There is a push for teachers and students to use real data in learning statistics. In this post I am going to address the benefits and drawbacks of different sources of real data, and make a case for the use of good fictional data as part of a statistical programme.
Here is a video introducing our fictional data set of 180 or 240 dragons, so you know what I am referring to.
There are two main types of real data. There is the real data that students themselves collect and there is real data in a dataset, collected by someone else, and available in its entirety. There are also two main types of unreal data. The first is trivial and lacking in context and useful only for teaching mathematical manipulation. The second is what I call fictional data, which is usually based on real-life data, but with some extra advantages, so long as it is skilfully generated. Poorly generated fictional data, as often found in case studies, is very bad for teaching.
When deciding what data to use for teaching statistics, it matters what it is that you are trying to teach. If you are simply teaching how to add up 8 numbers and divide the result by 8, then you are not actually doing statistics, and trivial fake data will suffice. Statistics only exists when there is a context. If you want to teach about the statistical enquiry process, then having the students genuinely involved at each stage of the process is a good idea. If you are particularly wanting to teach about fitting a regression line, you generally want to have multiple examples for students to use. And it would be helpful for there to be at least one linear relationship.
I read a very interesting article in “Teaching Children Mathematics” entitled, “Practıcal Problems: Using Literature to Teach Statistics”. The authors, Hourigan and Leavy, used a children’s book to generate the data on the number of times different characters appeared. But what I liked most, was that they addressed the need for a “driving question”. In this case the question was provided by a pre-school teacher who could only afford to buy one puppet for the book, and wanted to know which character appears the most in the story. The children practised collecting data as the story is read aloud. They collected their own data to analyse.
Let’s have a look at the different pros and cons of student-collected data, provided real data, and high-quality fictional data.
When we want students to experience the process of collecting real data, they need to collect real data. However real time data collection is time consuming, and probably not necessary every year. Student data collection can be simulated by a program such as The Islands, which I wrote about previously. Data students collect themselves is much more likely to have errors in it, or be “dirty” (which is a good thing). When students are only given clean datasets, such as those usually provided with textbooks, they do not learn the skills of deciding what to do with an errant data point. Fictional databases can also have dirty data, generated into it. The fictional inhabitants of The Islands sometimes lie, and often refuse to give consent for data collection on them.

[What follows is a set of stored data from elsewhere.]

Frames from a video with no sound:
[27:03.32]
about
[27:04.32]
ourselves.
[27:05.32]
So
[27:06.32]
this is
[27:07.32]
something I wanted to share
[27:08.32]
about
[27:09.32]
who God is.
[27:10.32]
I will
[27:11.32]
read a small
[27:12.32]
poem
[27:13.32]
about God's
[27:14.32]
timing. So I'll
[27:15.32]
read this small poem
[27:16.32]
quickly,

Here I refer again to that excellent article that talks about a driving question. There needs to be a reason for analysing the data. Maybe there is concern about food provided at the tuck shop, with healthy alternatives. Or can the question be tied into another area of the curriculum, such as which type of bean plant grows faster? Or can we increase the germination rate of seeds. The Census@school data has the potential for driving questions, but they probably need to be helped along. For existing datasets the driving question used by students might not be the same as the one (if any) driving the original collection of data. Sometimes that is because the original purpose is not ‘motivating’ for the students or not at an appropriate level. If you can’t find or make up a motivating meaningful question, the database is not appropriate. For our fictional dragon data, we have developed two scenarios – vaccinating for Pacific Draconian flu, and building shelters to make up for the deforestation of the island. With the vaccination scenario, we need to know about behaviour and size. For the shelter scenario we need to make decisions based on size, strength, behaviour and breath type. There is potential for a number of other scenarios that will also create driving questions.

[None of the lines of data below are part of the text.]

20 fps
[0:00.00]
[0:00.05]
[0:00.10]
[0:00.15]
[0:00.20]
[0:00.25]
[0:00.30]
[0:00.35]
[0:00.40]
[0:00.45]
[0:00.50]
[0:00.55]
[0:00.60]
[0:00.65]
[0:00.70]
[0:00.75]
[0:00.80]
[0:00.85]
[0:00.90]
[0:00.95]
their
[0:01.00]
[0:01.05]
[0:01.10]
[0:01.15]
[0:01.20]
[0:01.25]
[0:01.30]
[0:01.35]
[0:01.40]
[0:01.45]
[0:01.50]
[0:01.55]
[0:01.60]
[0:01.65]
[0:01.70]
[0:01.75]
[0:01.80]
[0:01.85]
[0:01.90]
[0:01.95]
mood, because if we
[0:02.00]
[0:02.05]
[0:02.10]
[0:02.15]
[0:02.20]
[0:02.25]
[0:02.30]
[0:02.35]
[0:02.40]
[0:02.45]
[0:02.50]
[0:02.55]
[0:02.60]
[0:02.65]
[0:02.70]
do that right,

It can be difficult to get enough data for effects to show up. When students are limited to their class or family, this limits the number of observations. Only some databases have enough observations in them. There is no such problem with fictional databases, as you can just generate as much data as you need! There are special issues with regard to teaching about sampling, where you would want a large database with constrained access, like the Islands data, or the use of cards.

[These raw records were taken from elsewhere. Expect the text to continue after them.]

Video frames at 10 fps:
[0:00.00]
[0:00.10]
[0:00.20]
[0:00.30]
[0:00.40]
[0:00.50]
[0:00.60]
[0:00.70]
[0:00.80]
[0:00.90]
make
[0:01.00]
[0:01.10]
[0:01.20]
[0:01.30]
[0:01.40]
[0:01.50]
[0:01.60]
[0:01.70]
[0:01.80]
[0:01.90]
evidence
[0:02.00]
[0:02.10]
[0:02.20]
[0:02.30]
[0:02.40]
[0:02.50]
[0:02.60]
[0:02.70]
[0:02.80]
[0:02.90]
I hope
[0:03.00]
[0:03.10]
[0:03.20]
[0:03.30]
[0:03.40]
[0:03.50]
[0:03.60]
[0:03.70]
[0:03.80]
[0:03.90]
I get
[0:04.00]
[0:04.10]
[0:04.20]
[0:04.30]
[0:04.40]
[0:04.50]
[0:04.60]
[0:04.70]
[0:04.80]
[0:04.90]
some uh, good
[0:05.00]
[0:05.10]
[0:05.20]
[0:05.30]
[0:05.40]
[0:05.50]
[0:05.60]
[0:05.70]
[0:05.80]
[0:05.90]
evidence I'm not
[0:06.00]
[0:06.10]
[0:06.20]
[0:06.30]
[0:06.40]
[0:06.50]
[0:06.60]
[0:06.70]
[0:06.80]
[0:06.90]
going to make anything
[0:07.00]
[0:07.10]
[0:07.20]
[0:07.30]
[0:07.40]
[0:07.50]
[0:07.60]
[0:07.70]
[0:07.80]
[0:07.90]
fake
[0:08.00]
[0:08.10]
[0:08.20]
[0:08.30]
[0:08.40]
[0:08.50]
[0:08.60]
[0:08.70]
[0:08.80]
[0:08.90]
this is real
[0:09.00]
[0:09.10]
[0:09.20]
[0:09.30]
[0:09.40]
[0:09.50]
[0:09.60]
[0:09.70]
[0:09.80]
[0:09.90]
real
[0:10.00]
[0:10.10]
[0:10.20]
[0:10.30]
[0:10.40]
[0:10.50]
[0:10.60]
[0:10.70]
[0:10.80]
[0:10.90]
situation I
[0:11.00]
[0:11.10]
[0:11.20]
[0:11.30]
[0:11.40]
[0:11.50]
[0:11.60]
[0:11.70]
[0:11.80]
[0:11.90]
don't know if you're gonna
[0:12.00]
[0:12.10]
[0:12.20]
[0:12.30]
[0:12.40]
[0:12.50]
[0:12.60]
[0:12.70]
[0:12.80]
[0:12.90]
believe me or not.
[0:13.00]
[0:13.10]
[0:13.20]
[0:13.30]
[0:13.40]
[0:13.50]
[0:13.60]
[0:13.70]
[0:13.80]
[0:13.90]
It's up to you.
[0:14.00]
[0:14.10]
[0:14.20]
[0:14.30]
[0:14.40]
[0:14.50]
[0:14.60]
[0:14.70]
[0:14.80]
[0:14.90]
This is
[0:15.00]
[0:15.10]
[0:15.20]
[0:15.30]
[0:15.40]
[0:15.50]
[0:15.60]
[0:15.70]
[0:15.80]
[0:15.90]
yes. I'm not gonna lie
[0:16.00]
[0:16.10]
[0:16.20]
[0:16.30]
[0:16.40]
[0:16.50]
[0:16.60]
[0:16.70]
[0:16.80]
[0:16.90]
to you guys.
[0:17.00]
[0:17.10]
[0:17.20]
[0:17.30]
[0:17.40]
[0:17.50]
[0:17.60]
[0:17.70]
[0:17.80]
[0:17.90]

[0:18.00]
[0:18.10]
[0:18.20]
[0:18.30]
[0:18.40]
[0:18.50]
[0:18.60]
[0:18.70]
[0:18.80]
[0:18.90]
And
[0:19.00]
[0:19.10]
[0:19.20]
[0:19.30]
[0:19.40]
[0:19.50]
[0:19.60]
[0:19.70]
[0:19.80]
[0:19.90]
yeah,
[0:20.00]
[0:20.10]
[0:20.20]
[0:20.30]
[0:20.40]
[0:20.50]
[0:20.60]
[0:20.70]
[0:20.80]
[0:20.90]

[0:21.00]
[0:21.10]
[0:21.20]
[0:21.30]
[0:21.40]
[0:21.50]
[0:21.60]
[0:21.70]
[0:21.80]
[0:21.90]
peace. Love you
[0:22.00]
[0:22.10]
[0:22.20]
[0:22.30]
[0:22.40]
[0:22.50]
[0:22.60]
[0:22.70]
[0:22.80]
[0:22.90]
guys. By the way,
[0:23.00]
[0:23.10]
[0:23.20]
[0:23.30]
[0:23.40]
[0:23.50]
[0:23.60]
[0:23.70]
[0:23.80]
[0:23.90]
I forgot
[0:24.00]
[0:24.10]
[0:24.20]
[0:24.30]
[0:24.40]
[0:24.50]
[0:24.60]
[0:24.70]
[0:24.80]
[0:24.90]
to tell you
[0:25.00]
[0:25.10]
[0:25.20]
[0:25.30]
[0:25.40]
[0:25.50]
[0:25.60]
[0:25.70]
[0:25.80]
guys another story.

A problem with the data students collect is that it tends to be categorical, which limits the types of analysis that can be used. In databases, it can also be difficult to find measurement level data. In our fictional dragon database, we have height, strength and age, which all take numerical values. There are also four categorical variables. The Islands database has a large number of variables, both categorical and numerical.
Though it is good for students to understand that quite often there is no interesting effect, we would like students to have the satisfaction of finding interesting effects in the data, especially at the start. Interesting effects can be particularly exciting if the data is real, and they can apply their findings to the real world context. Student-collected-data is risky in terms of finding any noticeable relationships. It can be disappointing to do a long and involved study and find no effects. Databases from known studies can provide good effects, but unfortunately the variables with no effect tend to be left out of the databases, giving a false sense that there will always be effects. When we generate our fictional data, we make sure that there are the relationships we would like there, with enough interaction and noise. This is a highly skilled process, honed by decades of making up data for student assessment at university. (Guilty admission)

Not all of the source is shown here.